I’m just finishing up grade 1 and starting grade 2. I am really struggling with changing to the C chord. I have been using one minute changes and now perfect changes. I hit around 30 but just seem to be stuck there. Should I just keep up the one minute changes or is there something else that would help? Can,t seem to get my fingers to move at the same time like in air changes Any helpful hints please. Thanks
@mdrainwater welcome to the forum Michael.
Try this exercise. Fret the C chord strum it then lift your fingers off the strings but don’t move your hand, re fret the chord again. Once you can play the C chord repeatedly landing all fingers do the same thing but remove your hand from the fret board the repeat the chord. Kind of like doing the one minute changes but with just one chord.
When that becomes easy fret the chord the remove your hand and touch your knee repeat chord. Try forming the chord in the air so you can place all your fingers down at once.
Thanks. Will give it a try
Michael,
I have used Rick’s @stitch suggested technique & it definitely does help! I found it a bit frustrating at first because for me it took quite a while for my fingers to comply with what my brain was telling them!!! After a few days though, the C chord changes became much more natural… oh, don’t stop your OMC’s - just use both in conjunction with each other!
Good Luck!!!
Tod
@mdrainwater
Hello Michael, congratulations on your grade 1 progress and welcome to the community.
Given your issues I would say to spend a little more time consolidating Grade 1 before you move on, especially learn and play songs that contain C major and work on that chord formation and progressions changing to and from it.
To improve the C chord formation, try this:
- Hold your fingers near to but not touching the strings.
- Touch the fingers where the chord is but do not press.
- Once you have all three touching at the correct place then press them down.
- Do not strum - this is a fretting hand exercise only.
- Release the pressure after a few seconds but keep touching the strings.

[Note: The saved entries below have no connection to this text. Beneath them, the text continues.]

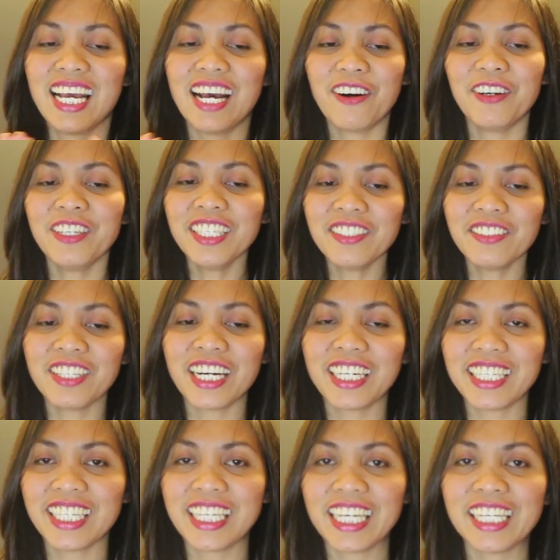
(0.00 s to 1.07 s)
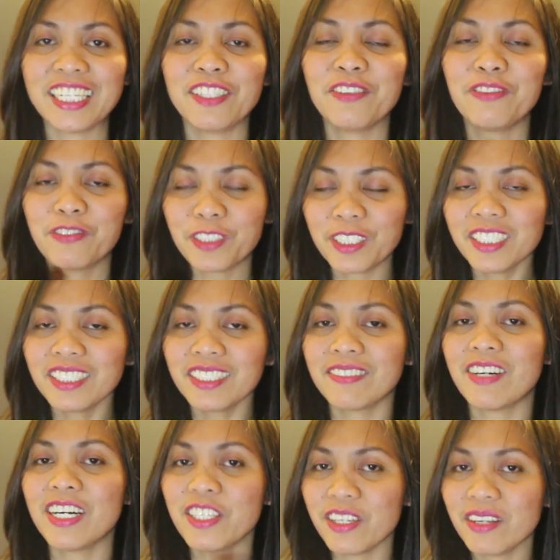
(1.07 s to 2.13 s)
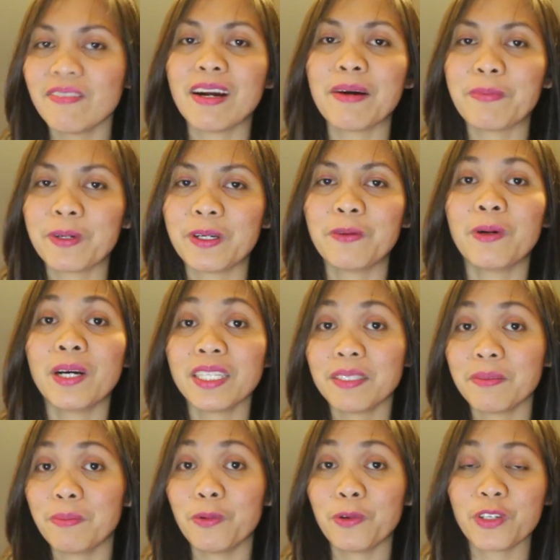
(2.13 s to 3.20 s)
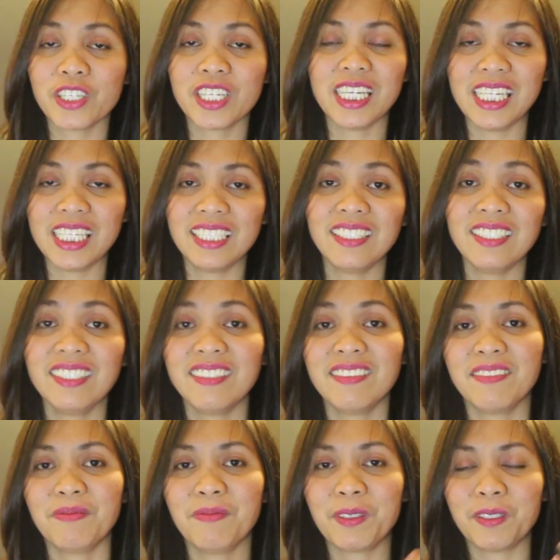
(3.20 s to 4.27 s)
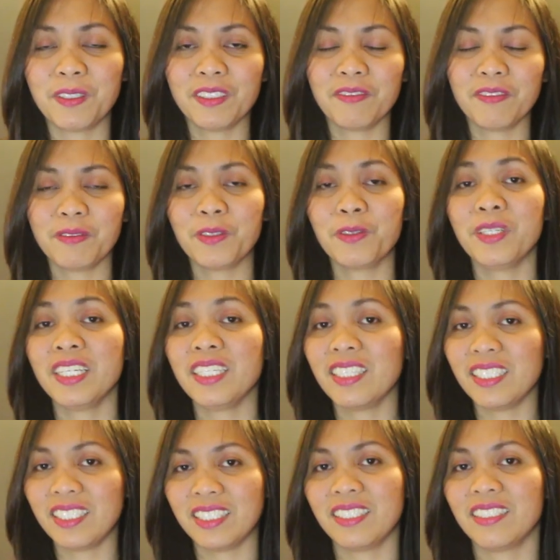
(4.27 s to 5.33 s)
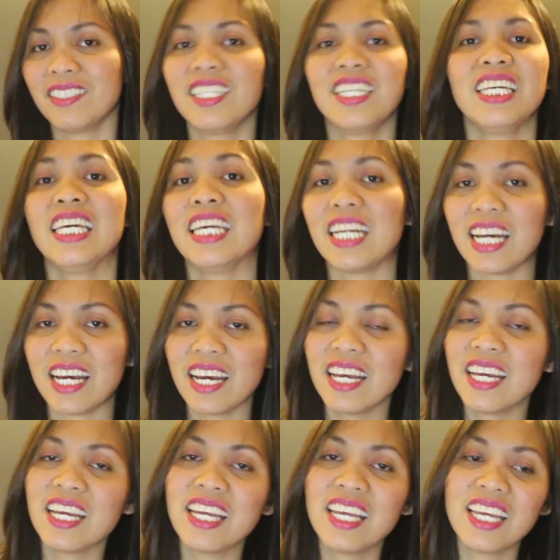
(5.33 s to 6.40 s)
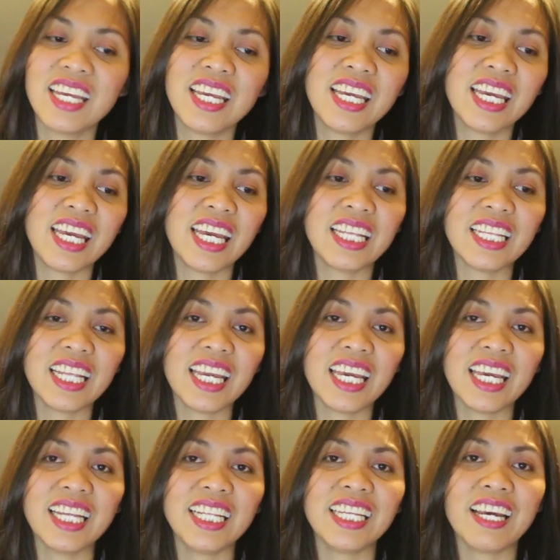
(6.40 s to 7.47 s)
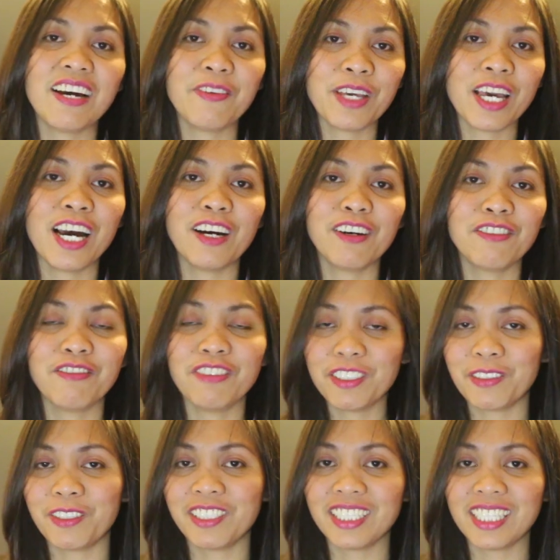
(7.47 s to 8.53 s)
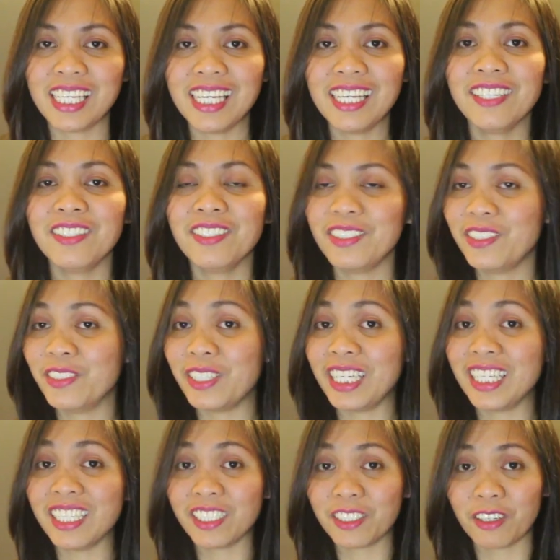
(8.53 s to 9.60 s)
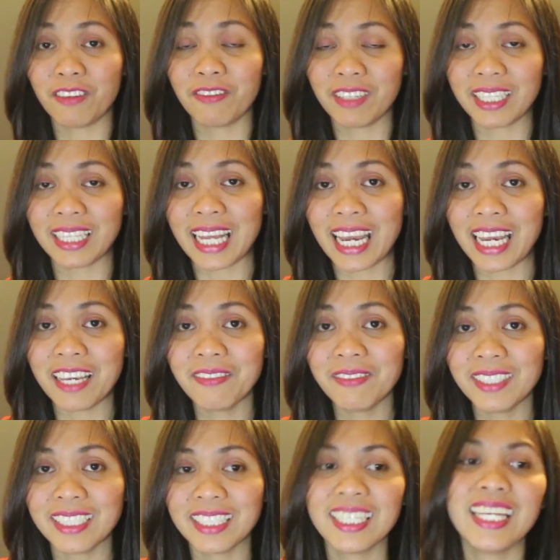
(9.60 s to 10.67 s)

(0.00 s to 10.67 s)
According to the article, the first Russian rapper was Pushkin because during this era. And then, yeah, we have Vysotsky during the Soviet times.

- Then move your hand away from the strings by a small amount. All fingers away.
- Repeat the process.
Then, to improve changes to and from the C major chord and other commonly grouped chords, repeat the above process with one alteration. After the final step of lifting all fingers away, the next cycle would be over the chord that you are changing to. Once that chord has been done and fingers are lifted away, go back to the first chord of the pair.
Wash, rinse, repeat.
Make this exercise last about five minutes.
1 minute - C alone
1 minute - C & Am
1 minute - C and G
1 minute - C and D
1 minute - C alone
Practice daily and within a week you will be smashing it!
Cheers
Richard
Once you start nailing this exercise almost 100% of the time, I found it helpful to do a variation where I’d fret the chord, strum, then remove the fretting hand and tap my lap, then fret again.
After a while moved to doing it just by feel, without looking at the scale. This helped me with some tricky chords on earlier stages.
Just here to say that @Richard_close2u method really works. Thanks Richard! I was struggling with C to G changes last year as I was still putting my anchor finger down first which was slowing me down. Doing this exercise daily for a few weeks and then slowing down playing songs when I got to this change to force myself to air change instead of putting my anchor finger down first when forming C solved the problem.
Thanks for such a detailed plan. I’m going to work on this and will let you know. Appreciate it very much
Good to know. I’ll try this, too.
Putting all 3 fingers down at once is tough because it’s such a stretch unlike, say, E minor.